At a time when women have made great strides in the workplace, proving themselves just as capable to head businesses, excel in the arts and sciences, and lead countries, when Anglican and Episcopal churches have ordained women to serve both as priests and bishops, it appears that the Catholic hierarchy is fighting a battle that becomes less and less intellectually defensible.
The Association of Roman Catholic Women Priests claims that since a validly ordained Catholic bishop ordained the first women bishops, the ordinations that follow are all valid and within the Catholic apostolic line of succession. They also make clear that they see themselves as reformers within their “beloved church,” not antagonists. Both Women Priests and the Women’s Ordination Conference offer a reasoned and respectful rebuttalto the church’s arguments.
But even if we assume that the institutional church is absolutely right about its embrace of an all-male priesthood, why does it feel so threatened by those few brave women who follow their consciences and choose to be women priests?
They know they will not get the chance to serve in any Catholic parishes or hospitals. They accept lives with little economic or professional security, and none of the perks male priests receive. But surely, they do not threaten the viability of the church.
And tell me this: Isn’t pedophilia a real threat to the institutional church? After all, we are talking about millions of Catholics losing faith in their pastors and bishops, and dioceses saddled with multi-million-dollar lawsuits. Parishes have been closed due to the financial burden of this abuse.
Yet there is no similar papal decree that states that any priest found guilty of sexually molesting minors should be automatically excommunicated.
Indeed it appears that many priest molesters get off easy. In 2014, the Vatican reported that over ten years, it had defrocked 848 priests, and given lighter punishments to 2572 others. The Vatican did not report how many priests it reported to law enforcement, or what happened to them. (In defending how it treated errant priests, the Vatican official had the temerity to state that “the Holy See condemns torture, that includes torture inflicted on the unborn.”)
Interestingly, the decree excommunicating women priests came out in 2007, the same year that the Los Angeles archdiocese paid $660 million in damages to resolve lawsuits filed by abuse victims.
It was just three years after a study commissioned by U.S. bishops revealed that more than 4,000 priests and deacons had been the targets of more than 10,000 complaints of abuse.
Or course, the greater irony is that women who seek ordination do so not to do evil, but to do good. They are not predators. They want to give more to the church, inspired by their faith to live out the gospels as fully as possible. They have not cost the U.S. church the $2.5 billion in damages caused by abusive priests.

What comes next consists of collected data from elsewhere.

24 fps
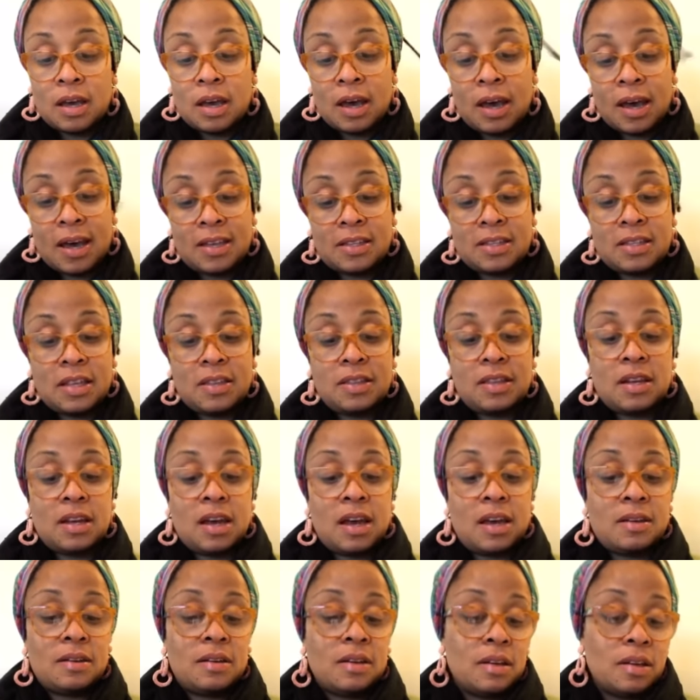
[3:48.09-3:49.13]
I said that
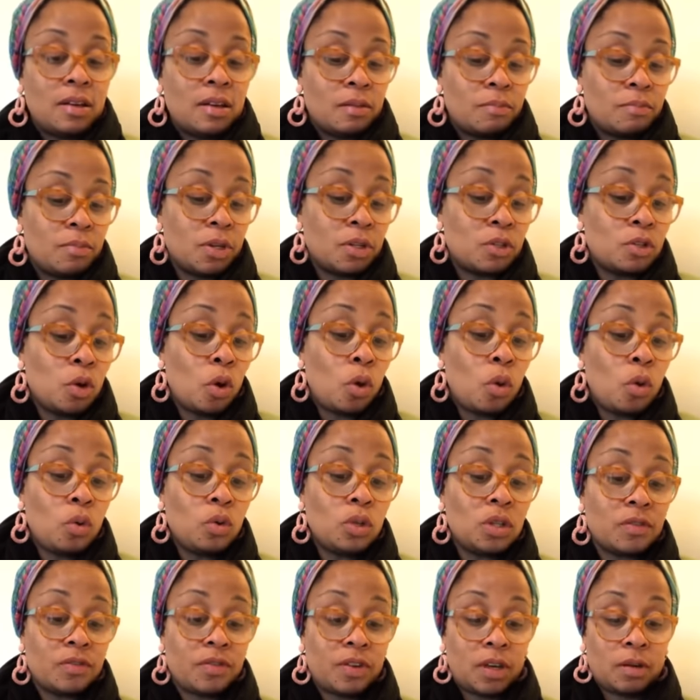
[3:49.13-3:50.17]
I'd been told
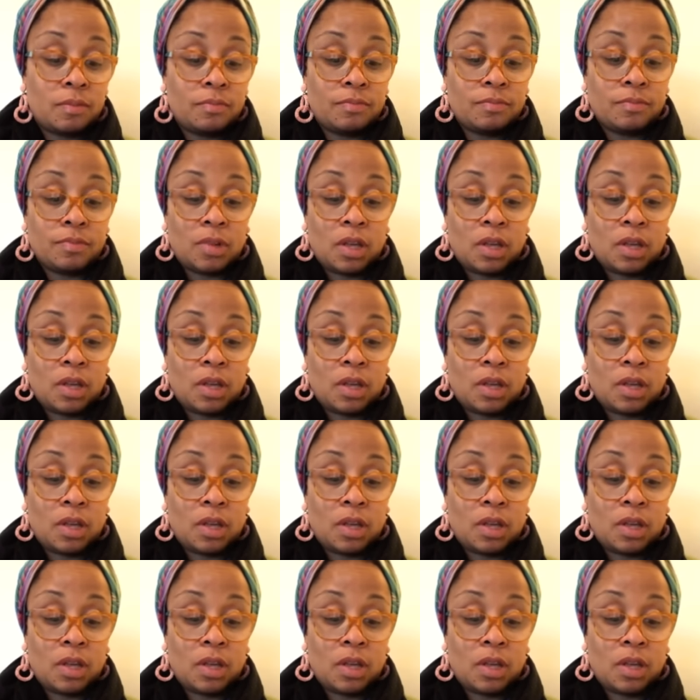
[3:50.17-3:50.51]
of him,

I’m not aware of women priests storming parish churches, demanding to say Mass. They are not breaking into rectories, asking for room and board. They are attending schools of theology, but they have not attempted to secure for themselves the benefits that their male colleagues – seminarians – take for granted.
Aspiring priest Lisa Cathelyn must pay $50,000 in tuition to earn her graduate degree in theology from the Jesuit School of Theology at Santa Clara in Berkeley, CA. She is on Medicaid because she can’t afford to buy the school’s health insurance. She’s living in a group home to save on rent. She faces an uncertain future, but one in which service to others is her lodestar.
It is the Jesuits who take a vow of poverty who live in relative comfort, while Polovick and other women who study for the priesthood do not need the vow: They are living the real thing."
Celia Viggo Wexler is the author of Catholic Women Confront Their Church: Stories of Hurt and Hope (Rowman & Littlefield).